Understanding the core instruments used in sampling can help producers select samples strategically when constructing their tracks. It also allows music fans and listeners to better appreciate the artistry involved in expertly layering and manipulating samples from various sources. Whether aiming to sample music yourself or just gain a stronger grasp of this quintessential production technique, delving into the key instruments in sampling will expand your musical knowledge and appreciation.
With an in-depth evaluation of the guitars, drums, synthesizers, and more that make up the backbone of many music samples, this article illuminates the building blocks that enable producers to develop the rhythms, melodies, harmonies, and sonic textures that define modern music production. Let’s explore the musical toolkit of instruments commonly turned to when producing music samples.
Overview of Music Sampling
Before diving into the specific instruments used, it’s helpful to understand what music sampling entails. Sampling involves taking a snippet or portion of an existing recording and incorporating it into a new musical work. This snippet can be something as short as a single drum hit or keyboard chord. Or, it can be a longer phrase like a guitar riff or vocal line.
Producers take these samples and load them into hardware like samplers or digital audio workstations like Ableton or FL Studio. Then, they can manipulate, layer, sequence, and arrange the samples to construct original beats, melodies, and fully-formed musical compositions. Sampling expanded the possibilities for producers by giving them a sonic toolkit sourced from existing recordings of instruments and vocals to slice, dice, and remix as desired.

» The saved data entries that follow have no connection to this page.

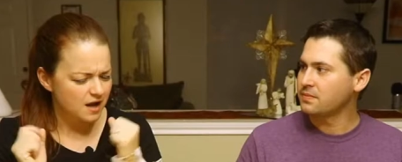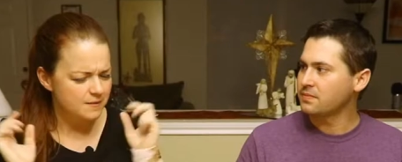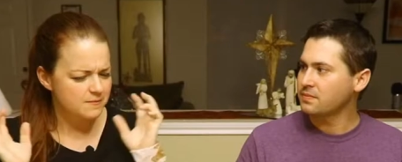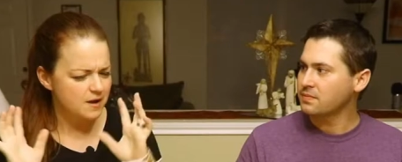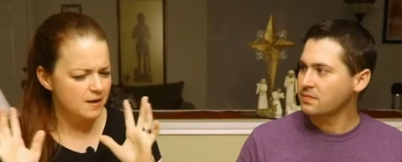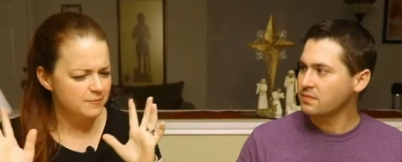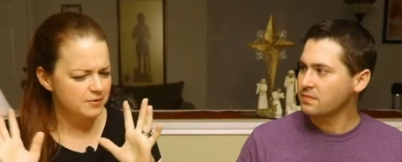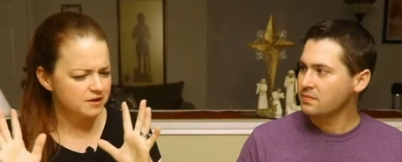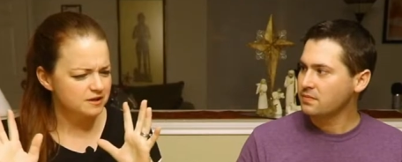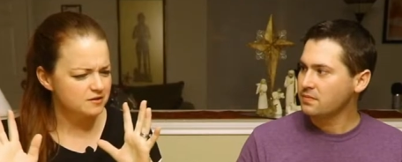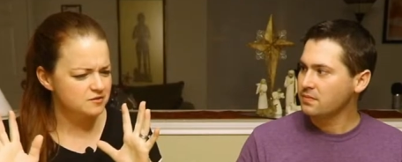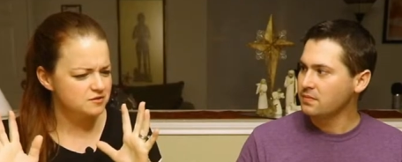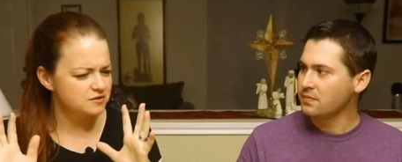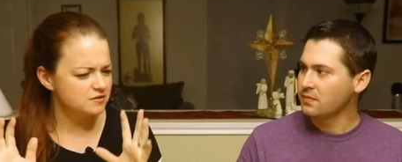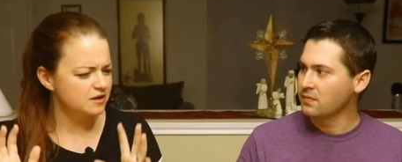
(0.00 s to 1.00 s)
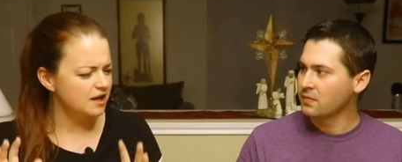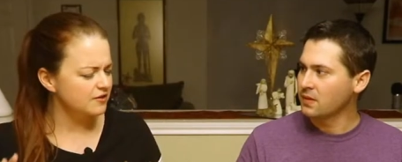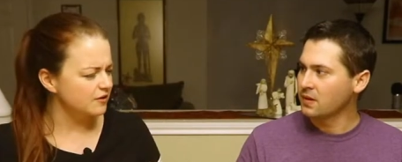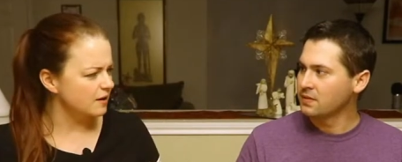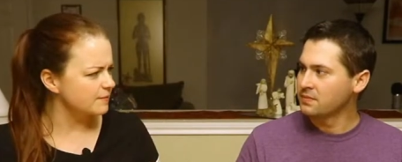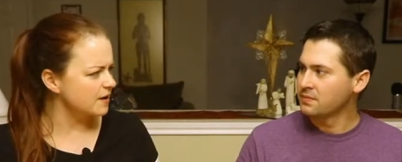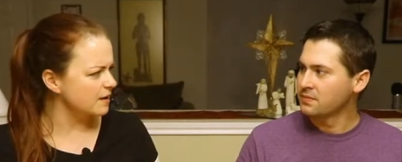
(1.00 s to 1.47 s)
Speaker 1: I am not putting those two
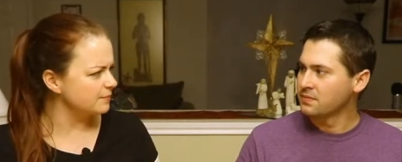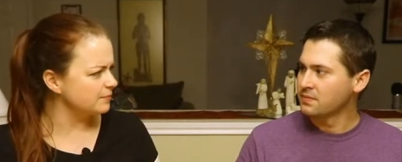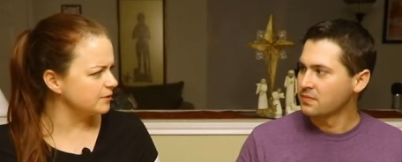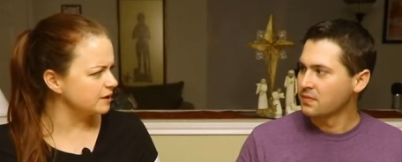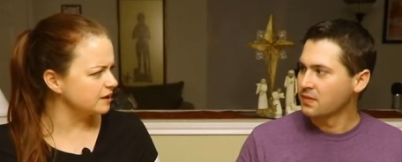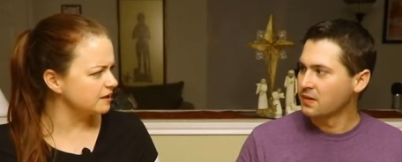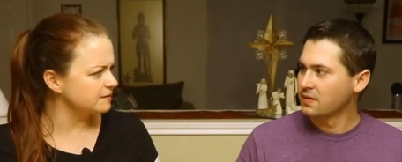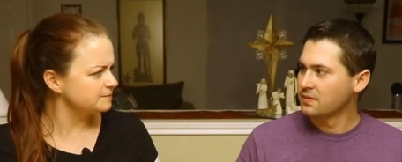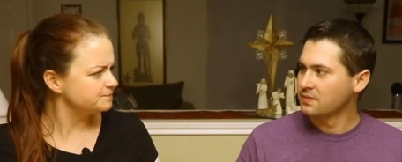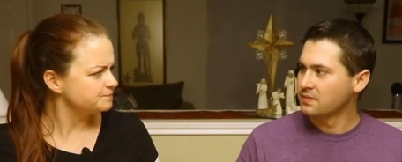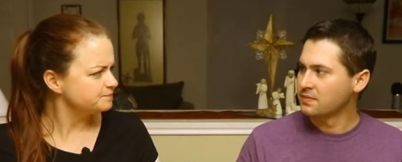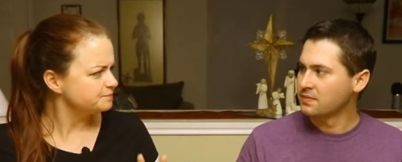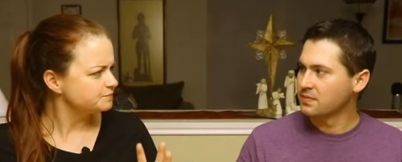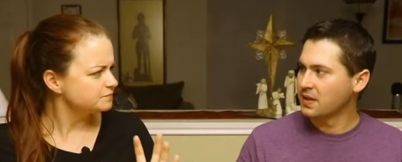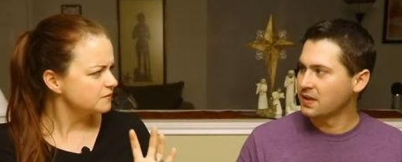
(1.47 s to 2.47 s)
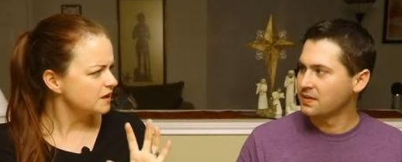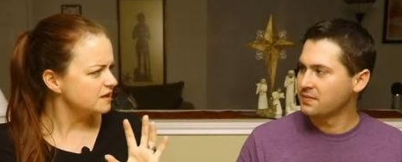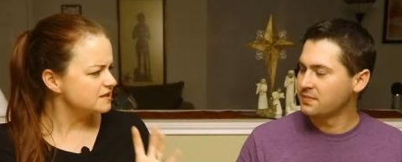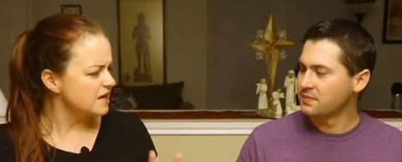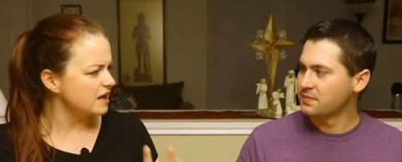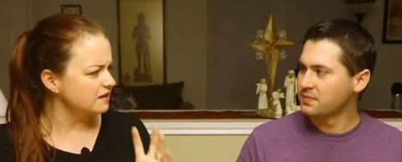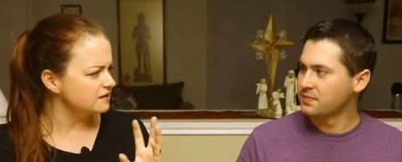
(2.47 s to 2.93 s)
together. I'm not putting
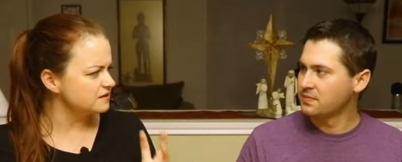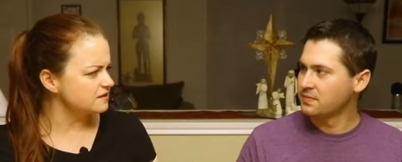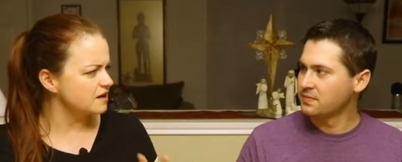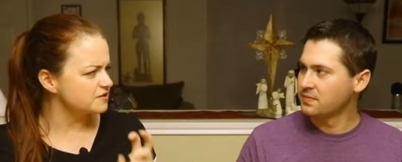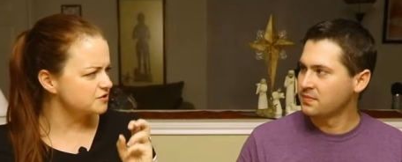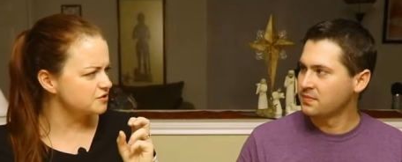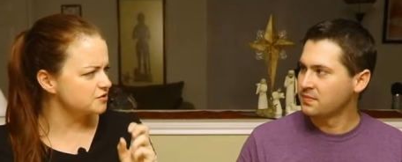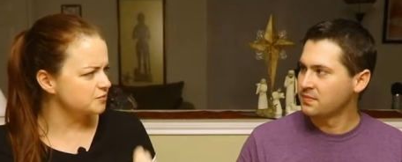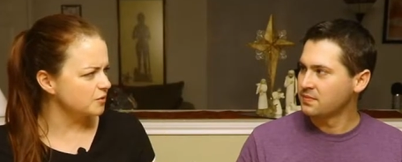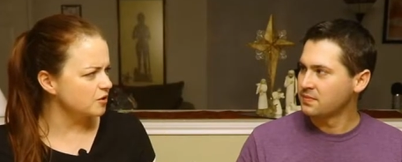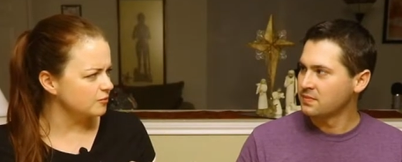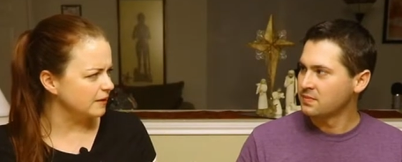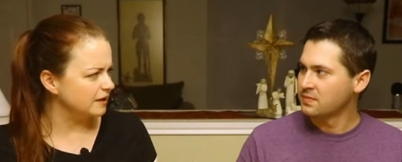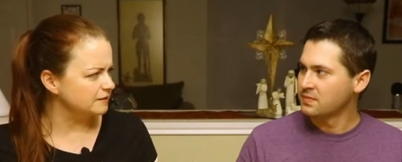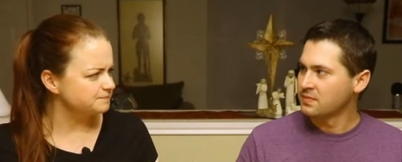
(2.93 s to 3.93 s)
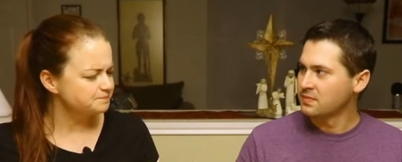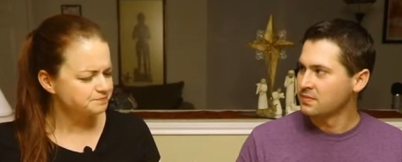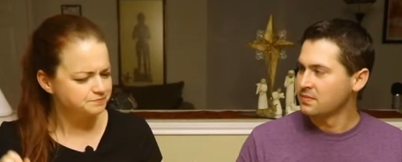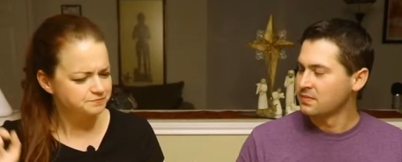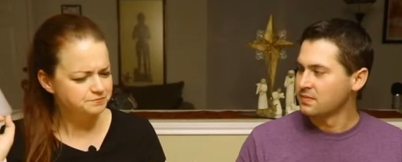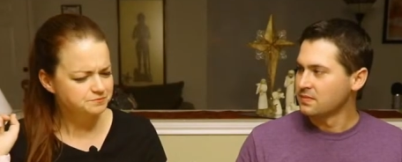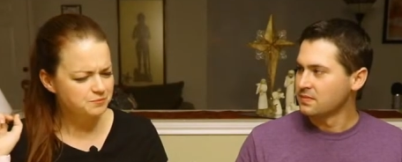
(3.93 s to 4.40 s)
Italian sausage aroma
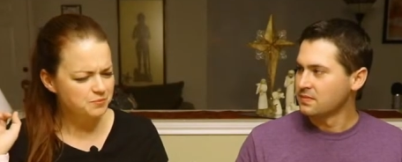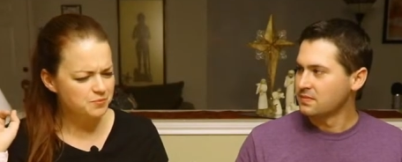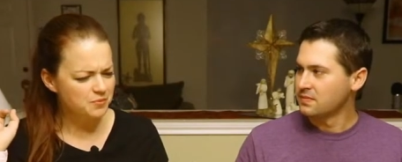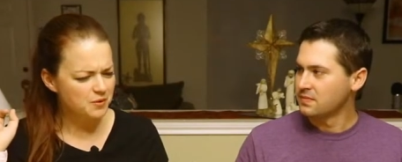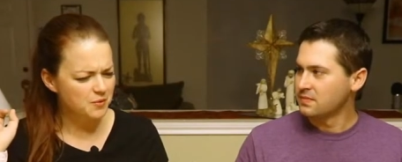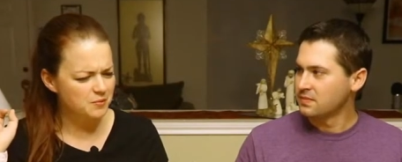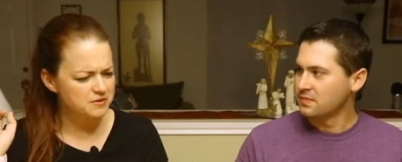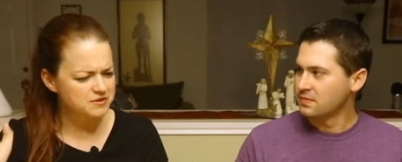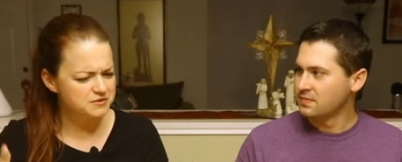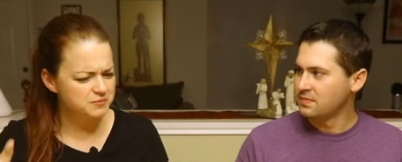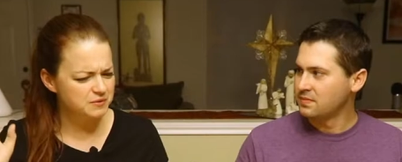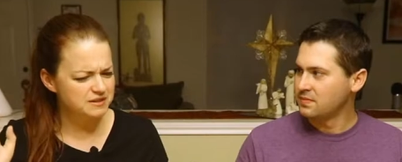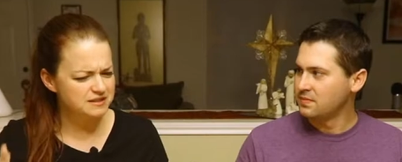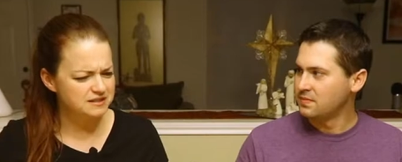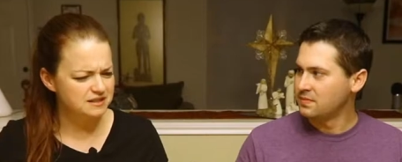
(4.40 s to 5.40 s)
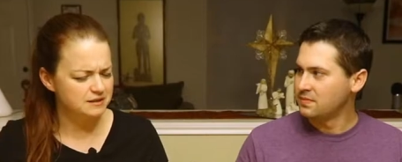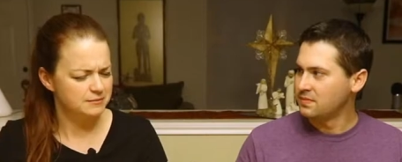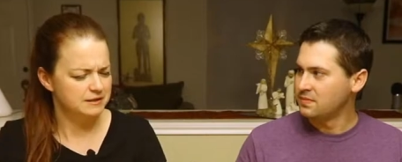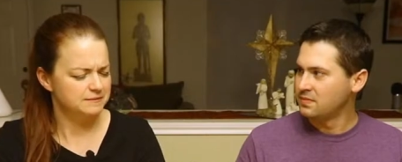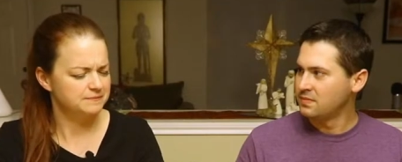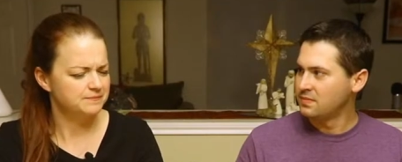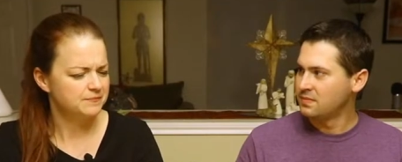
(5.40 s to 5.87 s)
with sweet
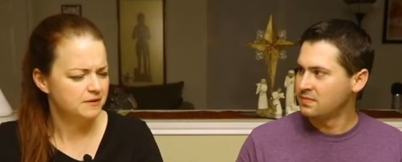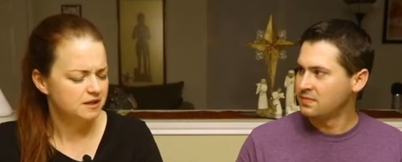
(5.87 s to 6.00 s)
cinnamon.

Some key technical processes producers use when working with samples include:
- Chopping: Segmenting a long sample into smaller individual sounds or musical phrases that can be triggered separately.

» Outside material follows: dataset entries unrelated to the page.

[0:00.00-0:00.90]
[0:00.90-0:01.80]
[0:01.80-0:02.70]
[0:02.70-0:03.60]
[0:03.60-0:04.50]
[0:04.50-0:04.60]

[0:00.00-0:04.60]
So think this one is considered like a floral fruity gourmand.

- Looping: Taking a short sample and repeating it continuously to create a rhythmic or melodic pattern.
- Pitch shifting: Altering the original pitch of a sample up or down.
- Time stretching: Lengthening or shortening a sample while maintaining its pitch.
- Layering: Stack multiple samples together to create composite sounds.
- Processing: Using effects like reverb, distortion, compression to shape the tone and vibe of samples.
Armed with an understanding of sampling, let’s explore some of the main instruments that get tapped to create the samples that make up modern music production.
Strings
The warm, melodic tones of stringed instruments like violins, cellos, harps, and guitars have long been a staple of music across cultures worldwide. Given their versatility and appeal, it’s no surprise that strings are also one of the most commonly sampled instrument groups in many genres.
The expressive sound of strings layered and chopped into samples can provide musicality ranging from soaring lead melodies to rhythmic plucked patterns. Let’s look at a few of the most popular string instruments used in samples:
Violins
From lush movie scores to folk and country ballads, violins are beloved for their smooth, evocative tone. In sampling, violin passages can provide an organic melodic element and a dash of drama. Violin samples are often pitched up or down to play rapid melodic patterns impossible for a physical player.
Cellos
Lower in register than violins, cellos exude a rich, soulful warmth. Drawn-out cello tones can form the backbone of an emotional chord progression. And rhythmic cello pizzicato plucks are commonly chopped into arpeggios.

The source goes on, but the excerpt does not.